Microsoft recently released its Digital Defense Report 2022, representing the current threat landscape, mentioning the first russian-Ukrainian « hybrid war », reviewing the current state of cybercrime, and identifying the characteristics to successfully defend against future threats.
Nation-state groups are becoming a more dangerous threat as they increasingly target critical infrastructures and rapidly leverage zero-day vulnerabilities.
Microsoft shared some statistics from the massive amount of data points it reviewed between July 2021 and the end of June 2022:
- 43 trillion signals were synthesized daily, using sophisticated data analytics and AI algorithms
- More than 8,500 engineers, researchers, data scientists, cybersecurity experts, threat hunters, geopolitical analysts, investigators, and frontline responders were involved across 77 countries
- More than 15,000 partners in Microsoft’s security ecosystem aided in increasing cyber resilience
- 37 billion email threats were blocked
- 7 billion identity threats were blocked
- 5 billion endpoint signals were analyzed daily
Unfortunately, for every email and identity threat that was blocked, some made it through, causing disruption and monetary loss. And bad actors are getting more sophisticated in their approaches.
WHAT ARE THE KEY TAKEAWAYS?
- Ransomware and Extortion are becoming more prevalent:
* As cyber defenses improve and more organizations are taking a proactive approach to prevention, attackers are adapting their techniques. The threat of ransomware and extortion is becoming more audacious with attacks targeting governments, businesses, and critical infrastructure.
* Human-operated ransomware is most prevalent, as one-third of targets are successfully compromised by criminals using these attacks, and 5% of those are ransomed.
* 93% of Microsoft’s ransomware incident response engagements revealed insufficient controls on privileged access and lateral movement. The most effective defense against ransomware includes multifactor authentication, frequent security patches, and Zero Trust principles across network architecture.
- The sophistication of Nation State threats:
* Nation-state actors are launching increasingly sophisticated cyberattacks designed to evade detection and further their strategic priorities. Cybercriminals have begun using advancements in automation, cloud infrastructure, and remote access technologies to attack a wider set of targets.
* During the past year, cyberattacks targeting critical infrastructure have jumped significantly. These developments require the urgent adoption of a consistent, global framework that prioritizes human rights and protects people from reckless state behavior online.
* To date, Microsoft removed more than 10,000 domains used by cybercriminals and 600 used by nation-state actors.
- Being cyber resilient amid emerging attacks:
* Effective cyber resiliency requires a holistic, adaptive approach to withstand evolving threats to core services and infrastructure. The vast majority of successful cyberattacks could be prevented using basic security hygiene.

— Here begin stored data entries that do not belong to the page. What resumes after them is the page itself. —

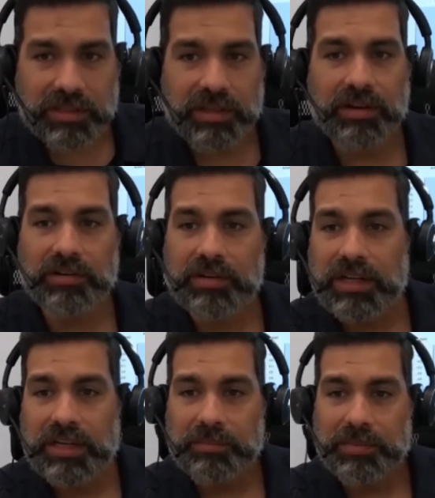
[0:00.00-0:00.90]

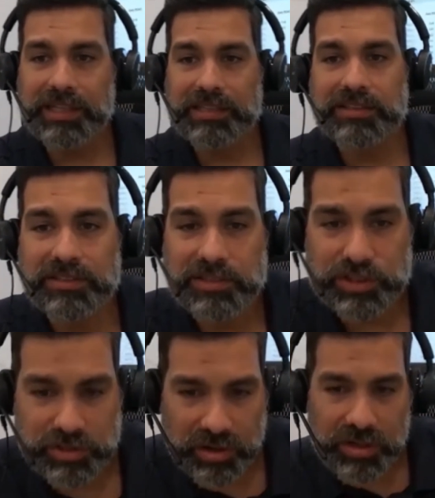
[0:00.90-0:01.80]
but like to
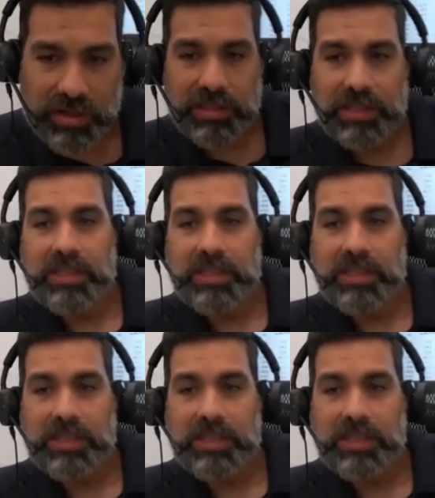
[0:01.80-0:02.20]
start,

* The volume of password attacks has risen to an estimated 921 attacks every second – a 74% increase in just one year. In the time it takes to read this statement, Microsoft has defended against 4,500 password attacks.
* While password-based attacks remain the main source of identity compromise, other types of attacks are emerging. Modernized systems and architecture are important for managing threats in a hyperconnected world.
- Devices being targeted as entry points to critical infrastructure:
* The pandemic, coupled with the rapid adoption of internet-facing devices of all kinds as a component of accelerating digital transformation, has dramatically increased the attack surface of the digital world. Attacks against remote management devices are on the rise, with more than 100 million attacks observed in May of 2022—a five-fold increase in the past year.
* While the security of IT hardware and software has strengthened in recent years, the security of Internet of things (IoT) and Operational Technology (OT) devices security has not kept pace. Threat actors are exploiting these devices to establish access to networks and enable lateral movement, to establish a foothold in a supply chain, or to disrupt the target organization’s OT operations. The average number of connected devices in an enterprise that is not protected by an endpoint detection and response agent is 3,500.
* The biggest thing people can do is pay attention to the basics – enabling multi-factor authentication, applying security patches, being intentional about who has privileged access to systems and deploying modern security solutions from any leading provider.
- The proliferation of cyber influence operations:
* Foreign actors are using highly effective techniques – often mirroring cyberattacks – to enable propaganda influence to erode trust, impact public opinion, and increase polarization – domestically and internationally.
* Synthetic media is becoming more prevalent due to the proliferation of tools that easily create and disseminate highly realistic artificial images, videos, and audio.
The report urges resiliency by cybersecurity professionals, which requires modernizing systems and architecture, particularly in today’s hyper-connected world. Sadly, most cyberattacks could be prevented by employing basic security hygiene, the report states.
In addition, Microsoft points out that collaboration and cooperation are major factors in thwarting cyberattacks, and success will be due to a holistic, adaptive approach to protecting core services and infrastructure.
What is the key takeaway? The scope and scale of digital threats are enormous, affecting all points of the globe. But there is hope, as vendors, governments, and the good guys in the security realm push to promote solid cyber defense practices to reduce the risk of cyberattacks.